▸ **INSTRUCTIONS TO FOLLOW**: Each record must be written out again exactly. Skip any picture it contains.

▸ **RECORDS FOR THE TASK**:
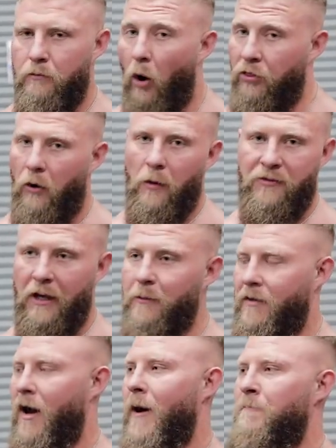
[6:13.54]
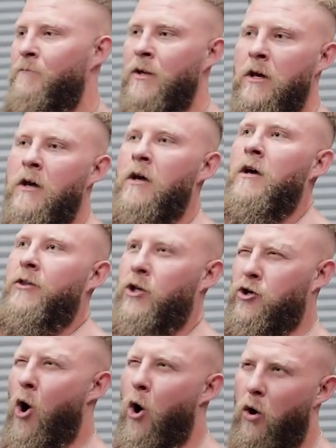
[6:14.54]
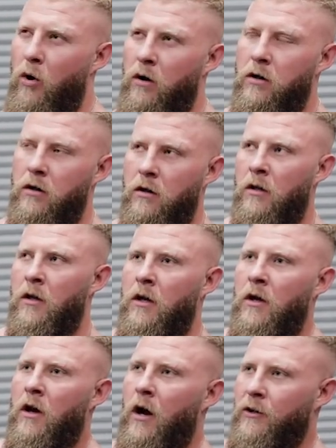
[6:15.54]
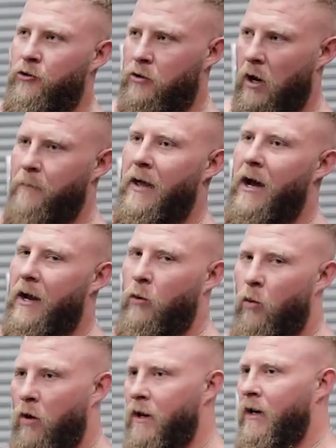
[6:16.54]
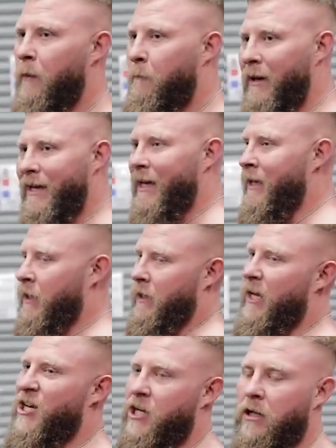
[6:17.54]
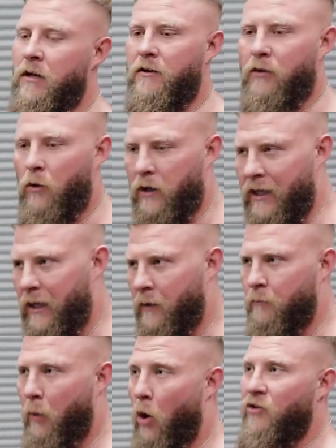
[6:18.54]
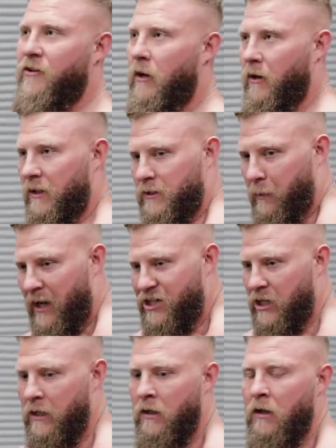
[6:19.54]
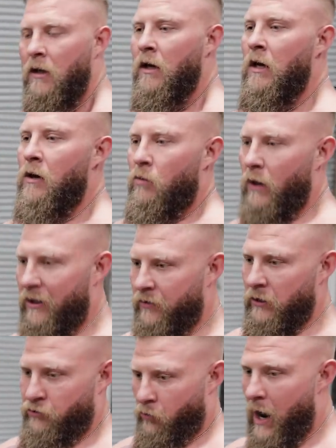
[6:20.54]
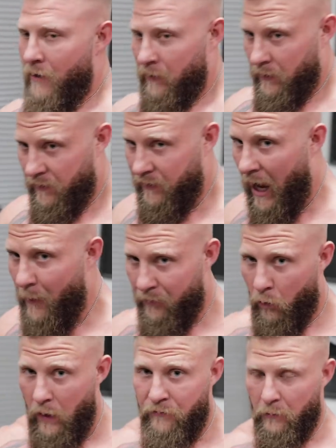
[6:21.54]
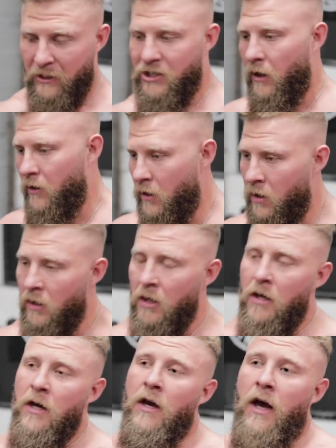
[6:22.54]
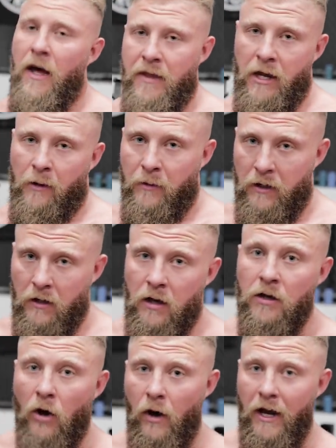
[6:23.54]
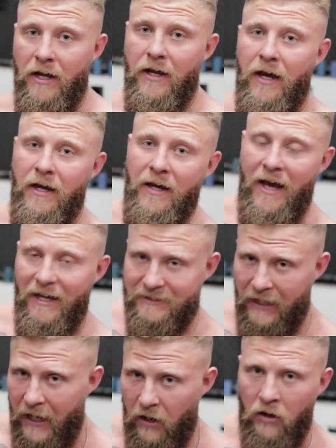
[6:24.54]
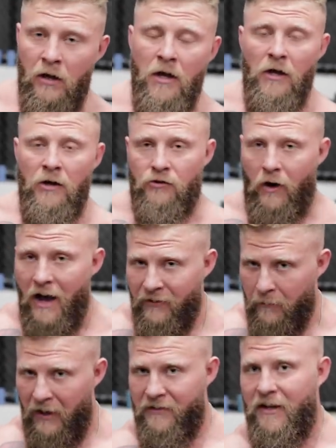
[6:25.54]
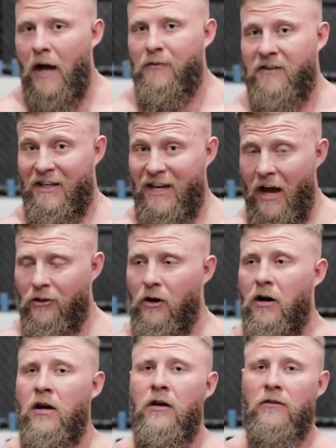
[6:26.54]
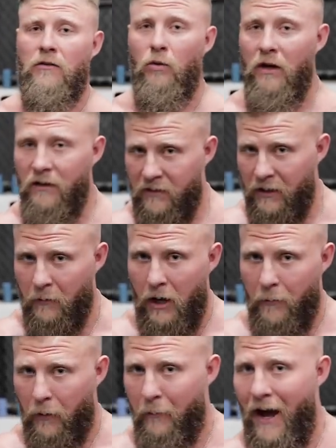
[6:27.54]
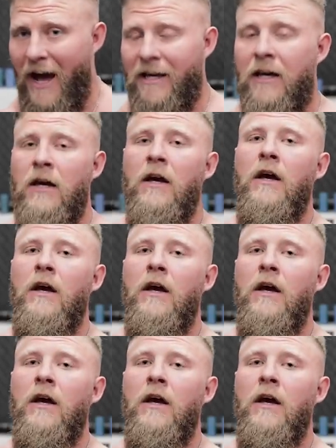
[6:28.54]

both arms same time. The goal, as you come down, I want a big inhalation. So we're getting posterior expansion. We're actually driving the scaps away from each other. And then I'm gonna go ahead and exhale, driving my scaps together, squeezing my upper back,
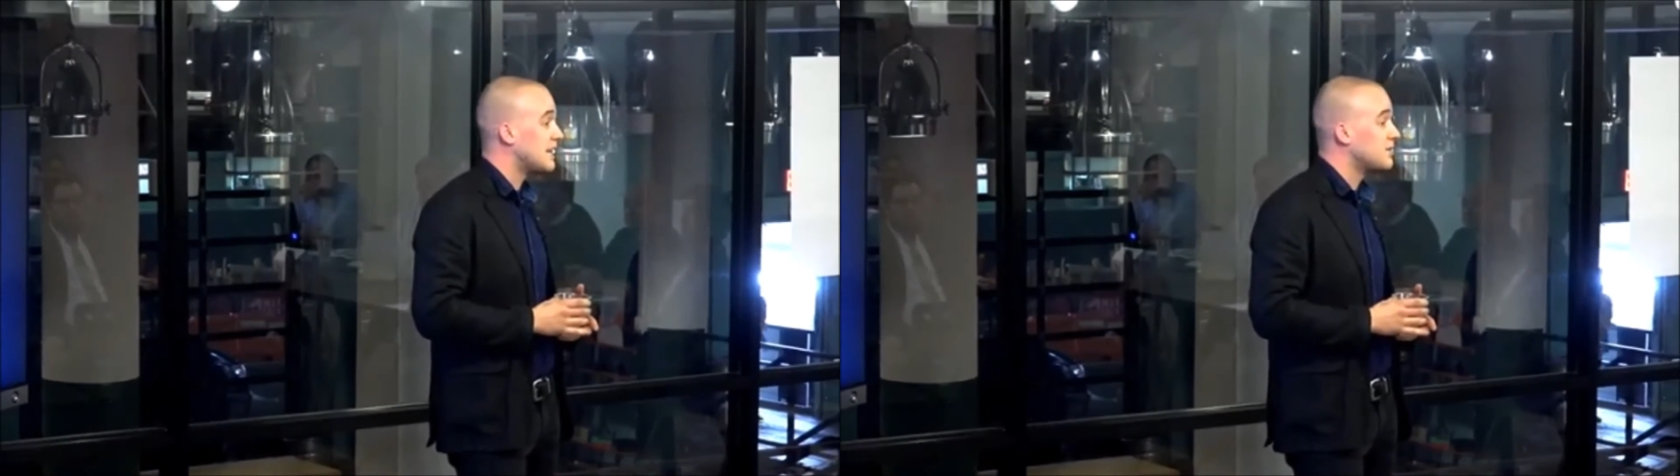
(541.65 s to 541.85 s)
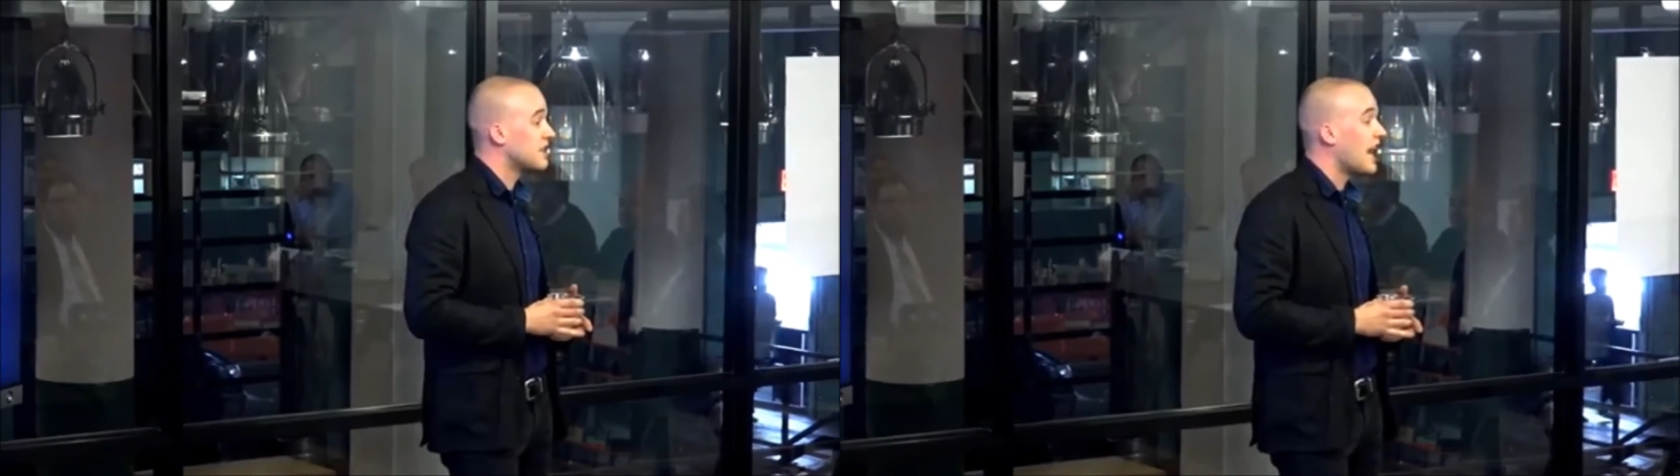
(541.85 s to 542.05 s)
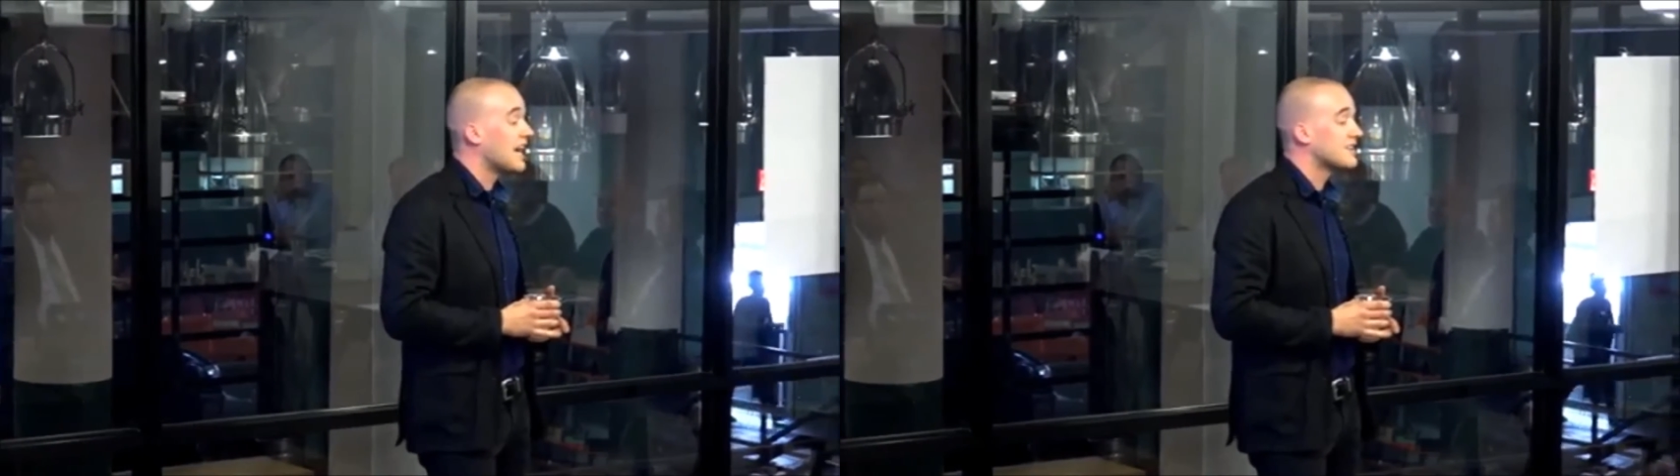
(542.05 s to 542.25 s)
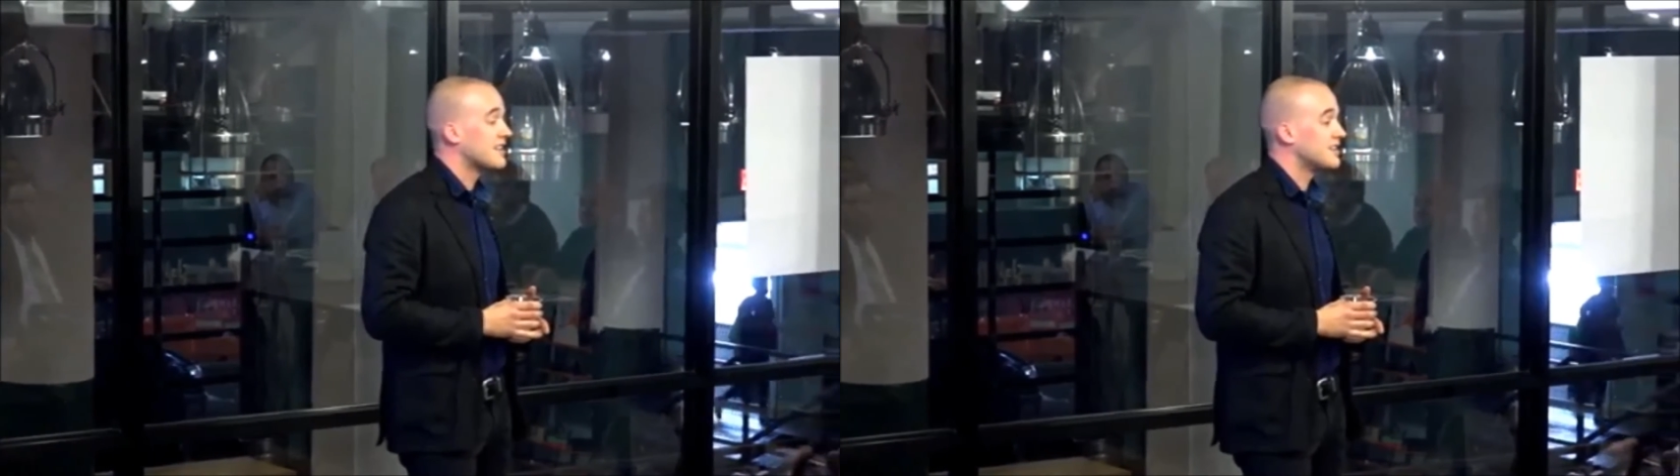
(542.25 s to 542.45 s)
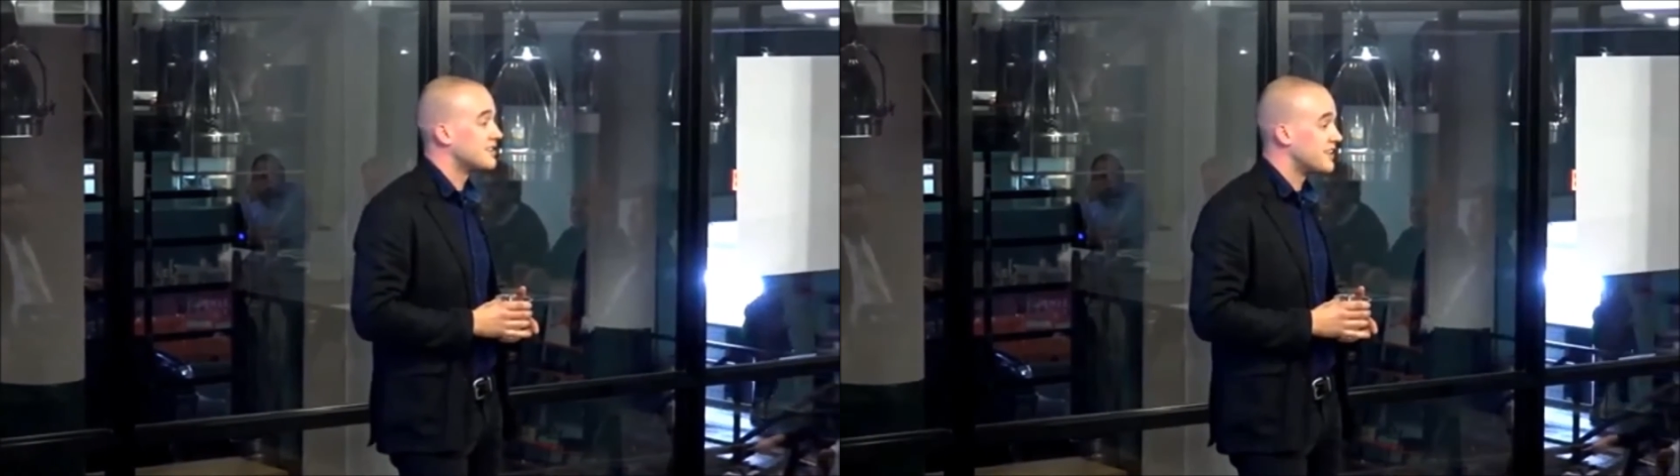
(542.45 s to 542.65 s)
able to
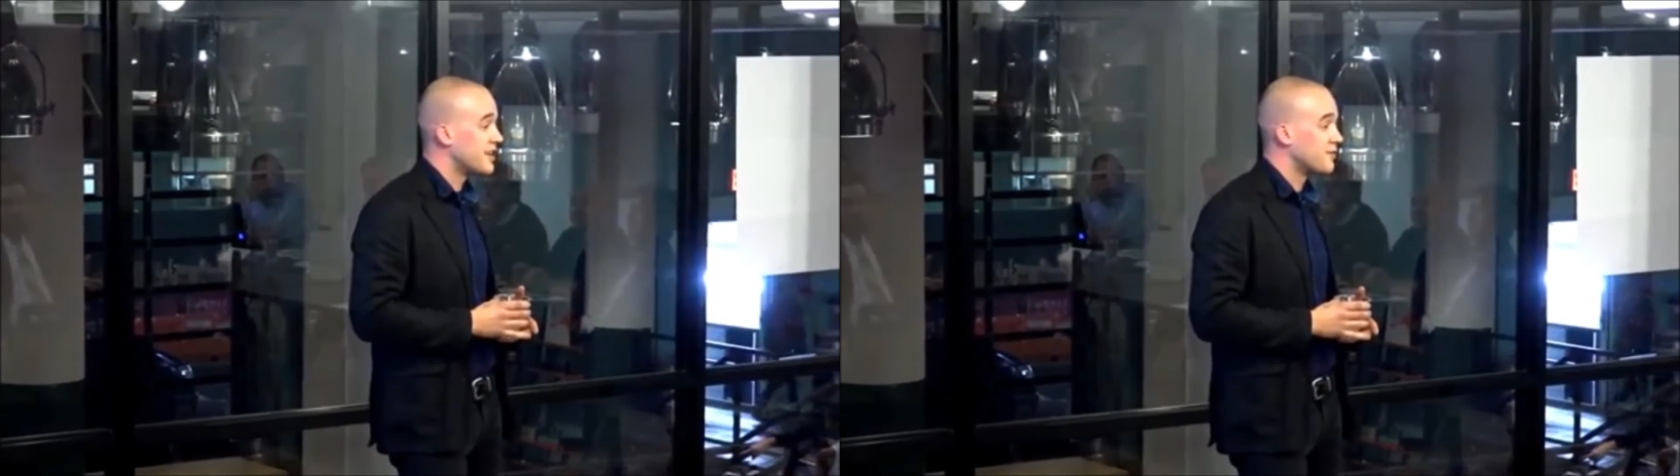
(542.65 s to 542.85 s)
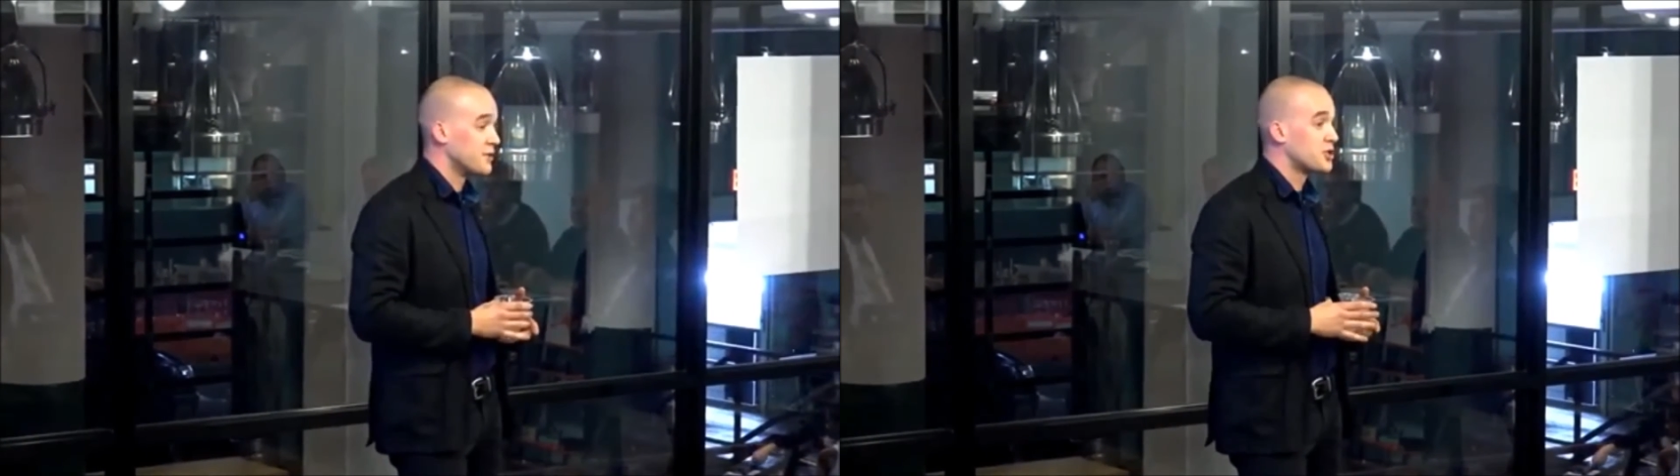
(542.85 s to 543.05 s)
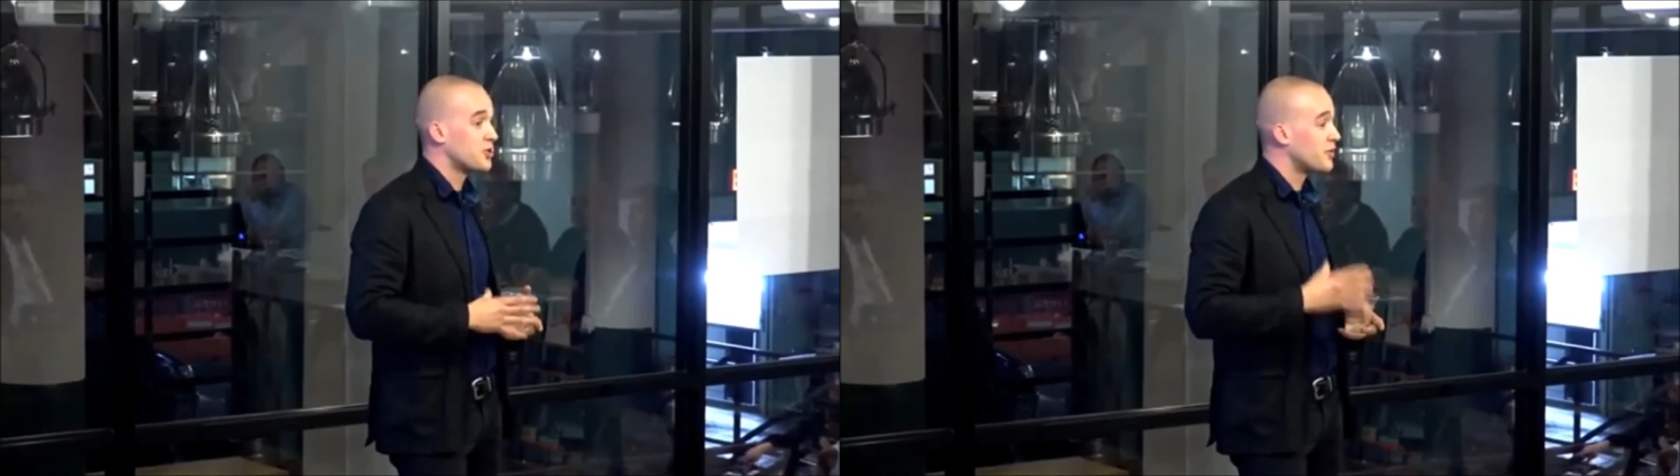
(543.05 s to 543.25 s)
access their virtual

▸ **ANSWER SPACE**:
[6:13.54]
[6:14.54]
[6:15.54]
[6:16.54]
[6:17.54]
[6:18.54]
[6:19.54]
[6:20.54]
[6:21.54]
[6:22.54]
[6:23.54]
[6:24.54]
[6:25.54]
[6:26.54]
[6:27.54]
[6:28.54]

both arms same time. The goal, as you come down, I want a big inhalation. So we're getting posterior expansion. We're actually driving the scaps away from each other. And then I'm gonna go ahead and exhale, driving my scaps together, squeezing my upper back,
(541.65 s to 541.85 s)
(541.85 s to 542.05 s)
(542.05 s to 542.25 s)
(542.25 s to 542.45 s)
(542.45 s to 542.65 s)
able to
(542.65 s to 542.85 s)
(542.85 s to 543.05 s)
(543.05 s to 543.25 s)
access their virtual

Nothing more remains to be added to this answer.